All authors declare there is no conflict of interest.

Figures

**Figure 1**
Tomato *ZDS* and *CRTISO* gene expression. (a) mRNA levels in aerial tissues in wild‐type (*AC++*). 20DPA, 20 days post‐anthesis; MG, mature green; Br, breaker; 3DPB and 7DPB, 3 and 7 days post‐breaker. (b) mRNA levels during wild‐type (*AC++*) fruit development. Fruit stages analysed are 7, 17, 27 DPA, MG (38 DPA), Br‐1day (40 DPA), Br (41 DPA), 1, 5, 10 and 15 DPB. (c) ZDS mRNA levels in ripening mutants compared to wild‐type (*AC++*). *rin, ripening inhibitor; nor, non‐ripening; Nr, Never ripe; Gr, Green ripe.* Each stage, tissue and genotype analysed were represented by 3 biological replicates done in triplicate.

**Figure 2**
Phenotypic characterization of tomato fruit from ZDS‐RNAi lines. (a) Tissue‐specific repression of ZDS mRNA levels in ZDS‐RNAi lines relative to wild‐type (*AC++)* (n = 3 and performed in triplicate). (b) Visually apparent alteration of chlorophyll and carotenoid content during fruit development in ZDS‐RNAi lines compared to wild‐type (*AC++*). MG, mature green; BR, breaker; RR, red ripe. Photographs are not to scale and are relevant only to fruit pigmentation.

**Figure 3**
Effectiveness of the AtZDS over‐expression transgene in tomato. (a) Quantitative RT‐PCR comparing tomato and *Arabidopsis* ζ‐carotene desaturase (*SlZDS* and *AtZDS*, respectively) transcript levels in *AtZDS* over‐expression lines relative to the wild‐type (*AC++*). Ripe fruits are 7 days post‐breaker (7DPB) (n = 3 and performed in triplicate). (b) Visual phenotypes of chromoplast rich ripe fruit (7DPB) from *AtZDS* over‐expression lines.

**Figure 4**
Differential accumulation of ζ‐carotene isomers in ZDS‐RNAi and AtZDS.OE ripe fruit (7DPB). (a) Carotenoid content (µg/g FW) of 7 ζ‐carotene isomers found in ZDS‐RNAi ripe fruit compared to Ailsa Craig wild‐type (*AC++*) (n ≥ 3). (b) Carotenoid content (µg/g FW) of 4 ζ‐carotene isomers most commonly found in wild‐type (*AC++*) ripe fruit (7DPB) compared to AtZDS.OE 7DPB fruit (n ≥ 5).
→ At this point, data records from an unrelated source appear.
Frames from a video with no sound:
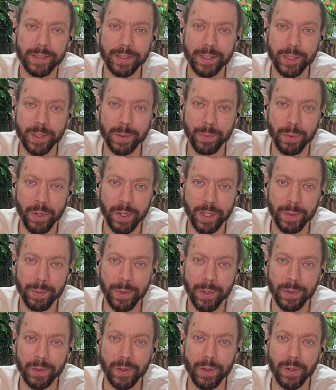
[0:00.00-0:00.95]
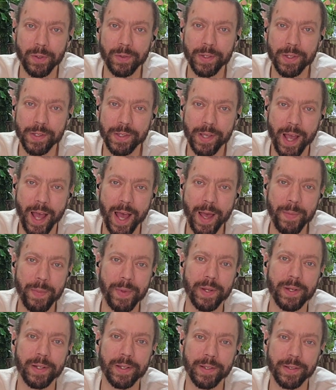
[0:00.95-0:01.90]
Who brought about all this
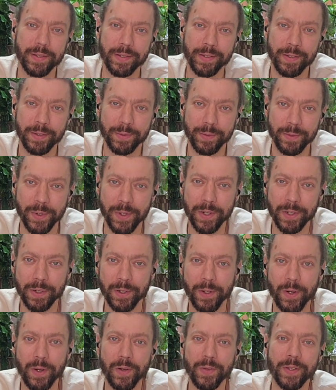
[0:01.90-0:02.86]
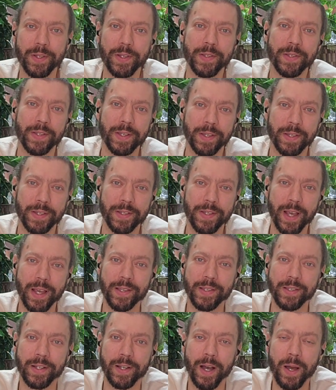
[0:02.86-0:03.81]
happiness? Where did all this
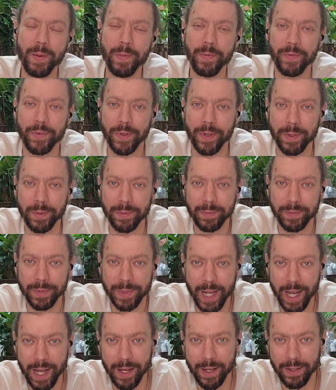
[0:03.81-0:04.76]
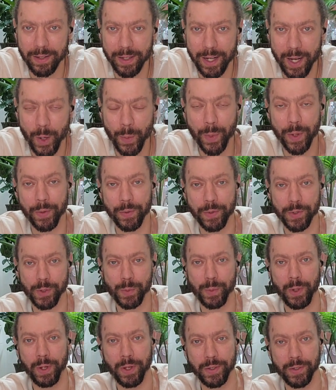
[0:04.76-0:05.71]
success come from? Now I'll be
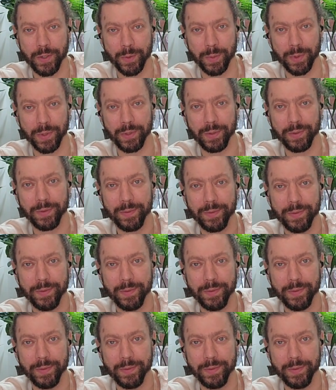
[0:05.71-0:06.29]
responsible.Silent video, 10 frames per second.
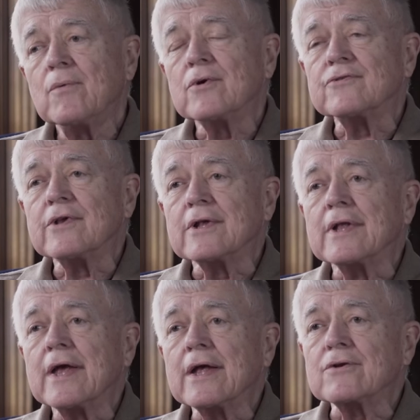It was at,
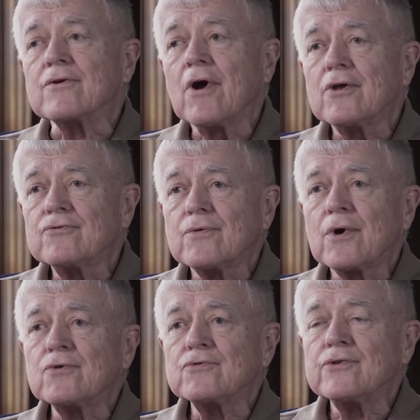at
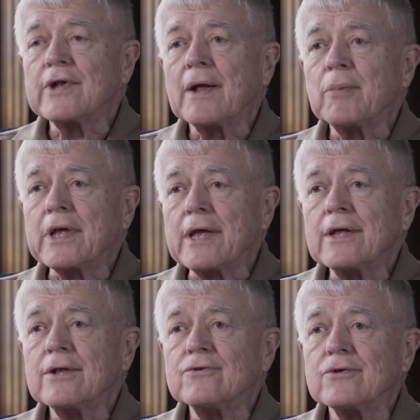Crossroads that I
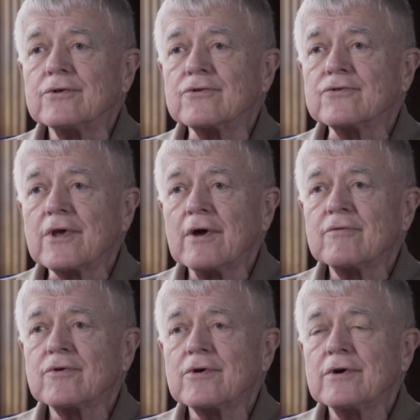began to
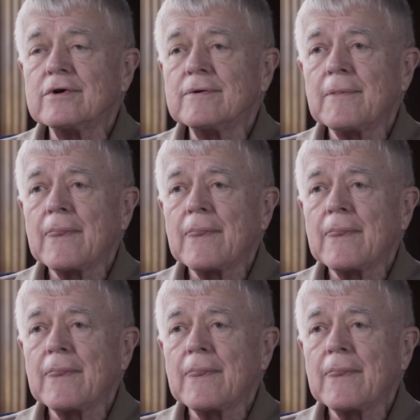discoverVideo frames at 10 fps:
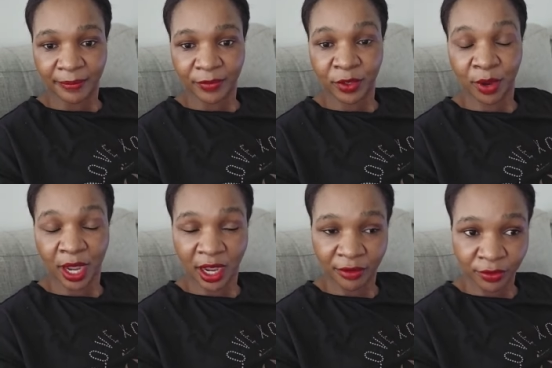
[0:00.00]
You
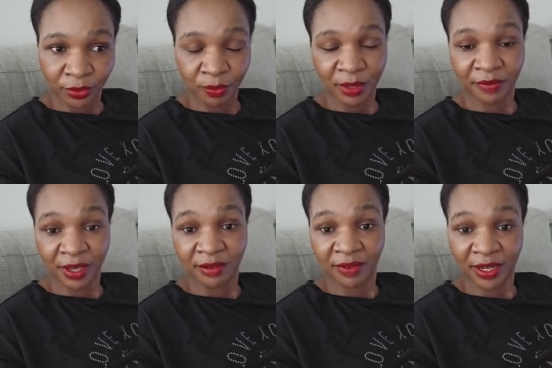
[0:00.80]
have to be
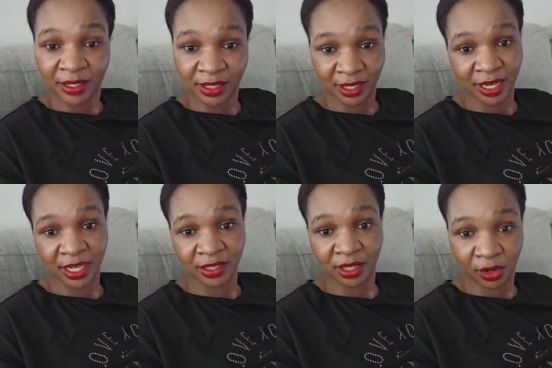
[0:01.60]
very, very
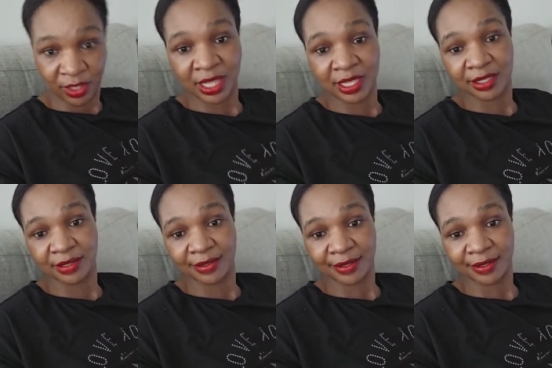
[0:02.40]
serious on this.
The legend in A is the same for B. *, P < 0.05; **, P < 0.01; ***, P < 0.001.

**Figure 5**
Decreased synthesis of photoprotective carotenoids and ABA in *ZDS‐*repressed tomato fruit. (a) Changes in accumulation of photoprotective carotenoids, lutein; β‐carotene; neoxanthin; and violaxanthin, in ZDS‐RNAi lines and *not* compared to wild‐type (*AC++*) controls through early fruit development. 1 cm, 7–10 days post‐anthesis (DPA); 15 DPA; and 25 DPA (n ≥ 3). (b) Decreased ABA synthesis in ZDS‐RNAi lines and *not* compared to wild‐type (*AC++*) through early stages of fruit development (n ≥ 3). (c) Elevated *FtsZ* mRNA levels in ZDS‐RNAi lines, *ZDS.2* and *ZDS.7*, and *not* relative to wild‐type (*AC++*) in 3 early stages of fruit development (n = 3 and performed in triplicate). (d) Altered chlorophyll a and chlorophyll b content of ZDS‐RNAi lines and *not* compared to wild‐type (*AC++*) during early stages of fruit development (n ≥ 3). Inset picture of photobleached ZDS‐RNAi 25 DPA fruit compared to *not* and *AC++* 25 DPA fruit. Scale bar = 1 cm. *, P < 0.05; **, P < 0.01; ***, P < 0.001.

**Figure 6**
Manipulation of tomato ZDS alters fruit quality and development. (a) Primary metabolite profiling of *AC++* control and ZDS‐RNAi fruit. Intensity of fold change to wild‐type (*AC++*) is visualized by indicating colour (log₂FC > 2.0 shows red, log₂FC > −2.0 shows blue). Fruit stages analysed were mature green (MG) and red ripe (RR) (n = 6). For metabolite guidelines check list and overview of metabolite list see Table S3 and S4, respectively. (b) Brix^o content in 7 DPB fruit pericarp and locule of ZDS‐RNAi lines, *ZDS.2* and *ZDS.7*, compared to other carotenoid mutants, *r/r and tangerine* (*t/t*), and wild‐type (*AC++*) (n ≥ 5; *, P < 0.05). (c) Decrease in fruit weight of ZDS‐RNAi lines, *ZDS.2*, *ZDS.5* and *ZDS.7,* compared to wild‐type (*AC++*). (d) Fruit weight of AtZDS.OE lines, *AtZDS.OE.1A, 7* and 9 compared to wild‐type (*AC++*). (e) Number of days to reach the initiation of ripening in ABA‐deficient ZDS‐RNAi lines, ZDS.2 and ZDS.7, and *not* compared to wild‐type (*AC++*) (DPA, days post‐anthesis). (f) Number of days post‐anthesis (DPA) to reach the initiation of ripening (breaker) in *AtZDS.OE* lines compared to wild‐type (*AC++*) (n ≥ 3; *, P < 0.05; **, P < 0.01).

**Figure 7**
Changes in ethylene production during tomato fruit ripening as a consequence of ZDS manipulation. (a) Ethylene content (ng/g/hr) in breaker, 3DPB and 7DPB fruit of *ZDS‐RNAi* lines, *ZDS.2, ZDS.5* and *ZDS.7,* compared to wild‐type (*AC++*) (n ≥ 3; *, P < 0.05). (b) Ethylene content (ng/g/hr) in 3DPB and 5DPB fruit of *AtZDS.OE* lines, *AtZDS.OE.1A, AtZDS.OE.7* and *AtZDS.OE.9,* compared to wild‐type (*AC++*) (n > 5).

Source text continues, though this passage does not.